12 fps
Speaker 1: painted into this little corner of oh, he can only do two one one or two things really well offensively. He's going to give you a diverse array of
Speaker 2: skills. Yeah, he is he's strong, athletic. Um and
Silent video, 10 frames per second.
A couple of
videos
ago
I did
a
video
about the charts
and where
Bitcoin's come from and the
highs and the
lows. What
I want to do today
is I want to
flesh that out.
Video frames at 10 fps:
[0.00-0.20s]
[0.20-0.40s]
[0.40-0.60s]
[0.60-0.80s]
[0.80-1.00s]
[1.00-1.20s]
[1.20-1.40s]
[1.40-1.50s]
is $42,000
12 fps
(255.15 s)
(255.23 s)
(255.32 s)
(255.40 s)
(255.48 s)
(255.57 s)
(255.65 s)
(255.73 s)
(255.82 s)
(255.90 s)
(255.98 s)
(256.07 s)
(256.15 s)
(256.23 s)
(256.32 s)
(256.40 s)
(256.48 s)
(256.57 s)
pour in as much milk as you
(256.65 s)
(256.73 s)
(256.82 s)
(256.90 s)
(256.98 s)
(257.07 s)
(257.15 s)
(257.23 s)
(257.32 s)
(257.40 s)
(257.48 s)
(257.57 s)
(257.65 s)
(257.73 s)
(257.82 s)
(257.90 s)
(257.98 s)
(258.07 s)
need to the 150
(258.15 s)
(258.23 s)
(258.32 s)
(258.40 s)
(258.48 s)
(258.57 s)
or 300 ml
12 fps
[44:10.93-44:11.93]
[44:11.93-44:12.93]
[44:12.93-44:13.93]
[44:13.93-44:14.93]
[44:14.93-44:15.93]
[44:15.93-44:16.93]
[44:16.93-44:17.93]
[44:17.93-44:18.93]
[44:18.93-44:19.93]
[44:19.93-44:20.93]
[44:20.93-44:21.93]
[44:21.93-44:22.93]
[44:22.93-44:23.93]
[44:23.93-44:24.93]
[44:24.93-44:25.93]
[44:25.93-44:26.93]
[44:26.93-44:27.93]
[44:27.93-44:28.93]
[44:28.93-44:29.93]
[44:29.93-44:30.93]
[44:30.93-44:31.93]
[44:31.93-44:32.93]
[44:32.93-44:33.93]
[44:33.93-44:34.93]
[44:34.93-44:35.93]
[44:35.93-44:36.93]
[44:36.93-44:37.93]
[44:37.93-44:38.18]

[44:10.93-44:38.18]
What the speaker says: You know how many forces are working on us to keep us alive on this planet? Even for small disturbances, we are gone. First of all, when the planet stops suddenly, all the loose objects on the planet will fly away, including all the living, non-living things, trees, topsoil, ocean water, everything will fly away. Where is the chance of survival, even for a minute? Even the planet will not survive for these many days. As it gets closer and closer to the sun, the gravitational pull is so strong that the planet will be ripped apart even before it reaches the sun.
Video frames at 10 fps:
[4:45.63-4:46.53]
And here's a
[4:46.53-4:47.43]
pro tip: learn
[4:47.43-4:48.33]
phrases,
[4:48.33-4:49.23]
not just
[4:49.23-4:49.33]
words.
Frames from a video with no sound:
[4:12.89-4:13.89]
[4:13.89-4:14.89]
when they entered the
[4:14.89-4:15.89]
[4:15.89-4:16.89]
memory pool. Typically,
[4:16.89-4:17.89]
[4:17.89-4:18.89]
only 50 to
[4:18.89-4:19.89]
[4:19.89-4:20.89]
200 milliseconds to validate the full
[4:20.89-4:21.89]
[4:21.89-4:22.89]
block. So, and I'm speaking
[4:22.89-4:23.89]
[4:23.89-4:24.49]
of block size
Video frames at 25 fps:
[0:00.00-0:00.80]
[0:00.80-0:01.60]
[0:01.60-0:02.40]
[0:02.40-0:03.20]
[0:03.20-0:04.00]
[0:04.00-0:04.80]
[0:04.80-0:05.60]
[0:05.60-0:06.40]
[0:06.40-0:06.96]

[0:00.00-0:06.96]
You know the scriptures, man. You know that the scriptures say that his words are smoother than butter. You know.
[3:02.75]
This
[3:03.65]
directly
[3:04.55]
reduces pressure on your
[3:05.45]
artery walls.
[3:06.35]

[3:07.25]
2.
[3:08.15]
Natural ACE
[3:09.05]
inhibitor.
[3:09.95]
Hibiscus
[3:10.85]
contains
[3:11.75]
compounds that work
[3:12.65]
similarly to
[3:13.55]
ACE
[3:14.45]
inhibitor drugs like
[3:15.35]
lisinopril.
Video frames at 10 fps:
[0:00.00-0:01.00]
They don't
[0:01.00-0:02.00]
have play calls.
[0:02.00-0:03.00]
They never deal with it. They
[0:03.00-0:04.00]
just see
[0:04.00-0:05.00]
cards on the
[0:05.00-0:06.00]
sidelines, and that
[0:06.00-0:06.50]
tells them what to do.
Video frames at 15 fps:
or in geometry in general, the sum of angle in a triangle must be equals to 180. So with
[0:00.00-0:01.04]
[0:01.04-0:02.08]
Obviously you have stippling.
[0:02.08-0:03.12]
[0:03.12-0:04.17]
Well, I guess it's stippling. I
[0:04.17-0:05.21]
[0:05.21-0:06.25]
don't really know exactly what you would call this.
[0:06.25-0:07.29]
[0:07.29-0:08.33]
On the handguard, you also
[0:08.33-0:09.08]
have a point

= = = = = = =

Copy out the records above exactly and completely.

12 fps
Speaker 1: painted into this little corner of oh, he can only do two one one or two things really well offensively. He's going to give you a diverse array of
Speaker 2: skills. Yeah, he is he's strong, athletic. Um and
Silent video, 10 frames per second.
A couple of
videos
ago
I did
a
video
about the charts
and where
Bitcoin's come from and the
highs and the
lows. What
I want to do today
is I want to
flesh that out.
Video frames at 10 fps:
[0.00-0.20s]
[0.20-0.40s]
[0.40-0.60s]
[0.60-0.80s]
[0.80-1.00s]
[1.00-1.20s]
[1.20-1.40s]
[1.40-1.50s]
is $42,000
12 fps
(255.15 s)
(255.23 s)
(255.32 s)
(255.40 s)
(255.48 s)
(255.57 s)
(255.65 s)
(255.73 s)
(255.82 s)
(255.90 s)
(255.98 s)
(256.07 s)
(256.15 s)
(256.23 s)
(256.32 s)
(256.40 s)
(256.48 s)
(256.57 s)
pour in as much milk as you
(256.65 s)
(256.73 s)
(256.82 s)
(256.90 s)
(256.98 s)
(257.07 s)
(257.15 s)
(257.23 s)
(257.32 s)
(257.40 s)
(257.48 s)
(257.57 s)
(257.65 s)
(257.73 s)
(257.82 s)
(257.90 s)
(257.98 s)
(258.07 s)
need to the 150
(258.15 s)
(258.23 s)
(258.32 s)
(258.40 s)
(258.48 s)
(258.57 s)
or 300 ml
12 fps
[44:10.93-44:11.93]
[44:11.93-44:12.93]
[44:12.93-44:13.93]
[44:13.93-44:14.93]
[44:14.93-44:15.93]
[44:15.93-44:16.93]
[44:16.93-44:17.93]
[44:17.93-44:18.93]
[44:18.93-44:19.93]
[44:19.93-44:20.93]
[44:20.93-44:21.93]
[44:21.93-44:22.93]
[44:22.93-44:23.93]
[44:23.93-44:24.93]
[44:24.93-44:25.93]
[44:25.93-44:26.93]
[44:26.93-44:27.93]
[44:27.93-44:28.93]
[44:28.93-44:29.93]
[44:29.93-44:30.93]
[44:30.93-44:31.93]
[44:31.93-44:32.93]
[44:32.93-44:33.93]
[44:33.93-44:34.93]
[44:34.93-44:35.93]
[44:35.93-44:36.93]
[44:36.93-44:37.93]
[44:37.93-44:38.18]

[44:10.93-44:38.18]
What the speaker says: You know how many forces are working on us to keep us alive on this planet? Even for small disturbances, we are gone. First of all, when the planet stops suddenly, all the loose objects on the planet will fly away, including all the living, non-living things, trees, topsoil, ocean water, everything will fly away. Where is the chance of survival, even for a minute? Even the planet will not survive for these many days. As it gets closer and closer to the sun, the gravitational pull is so strong that the planet will be ripped apart even before it reaches the sun.
Video frames at 10 fps:
[4:45.63-4:46.53]
And here's a
[4:46.53-4:47.43]
pro tip: learn
[4:47.43-4:48.33]
phrases,
[4:48.33-4:49.23]
not just
[4:49.23-4:49.33]
words.
Frames from a video with no sound:
[4:12.89-4:13.89]
[4:13.89-4:14.89]
when they entered the
[4:14.89-4:15.89]
[4:15.89-4:16.89]
memory pool. Typically,
[4:16.89-4:17.89]
[4:17.89-4:18.89]
only 50 to
[4:18.89-4:19.89]
[4:19.89-4:20.89]
200 milliseconds to validate the full
[4:20.89-4:21.89]
[4:21.89-4:22.89]
block. So, and I'm speaking
[4:22.89-4:23.89]
[4:23.89-4:24.49]
of block size
Video frames at 25 fps:
[0:00.00-0:00.80]
[0:00.80-0:01.60]
[0:01.60-0:02.40]
[0:02.40-0:03.20]
[0:03.20-0:04.00]
[0:04.00-0:04.80]
[0:04.80-0:05.60]
[0:05.60-0:06.40]
[0:06.40-0:06.96]

[0:00.00-0:06.96]
You know the scriptures, man. You know that the scriptures say that his words are smoother than butter. You know.
[3:02.75]
This
[3:03.65]
directly
[3:04.55]
reduces pressure on your
[3:05.45]
artery walls.
[3:06.35]

[3:07.25]
2.
[3:08.15]
Natural ACE
[3:09.05]
inhibitor.
[3:09.95]
Hibiscus
[3:10.85]
contains
[3:11.75]
compounds that work
[3:12.65]
similarly to
[3:13.55]
ACE
[3:14.45]
inhibitor drugs like
[3:15.35]
lisinopril.
Video frames at 10 fps:
[0:00.00-0:01.00]
They don't
[0:01.00-0:02.00]
have play calls.
[0:02.00-0:03.00]
They never deal with it. They
[0:03.00-0:04.00]
just see
[0:04.00-0:05.00]
cards on the
[0:05.00-0:06.00]
sidelines, and that
[0:06.00-0:06.50]
tells them what to do.
Video frames at 15 fps:
or in geometry in general, the sum of angle in a triangle must be equals to 180. So with
[0:00.00-0:01.04]
[0:01.04-0:02.08]
Obviously you have stippling.
[0:02.08-0:03.12]
[0:03.12-0:04.17]
Well, I guess it's stippling. I
[0:04.17-0:05.21]
[0:05.21-0:06.25]
don't really know exactly what you would call this.
[0:06.25-0:07.29]
[0:07.29-0:08.33]
On the handguard, you also
[0:08.33-0:09.08]
have a point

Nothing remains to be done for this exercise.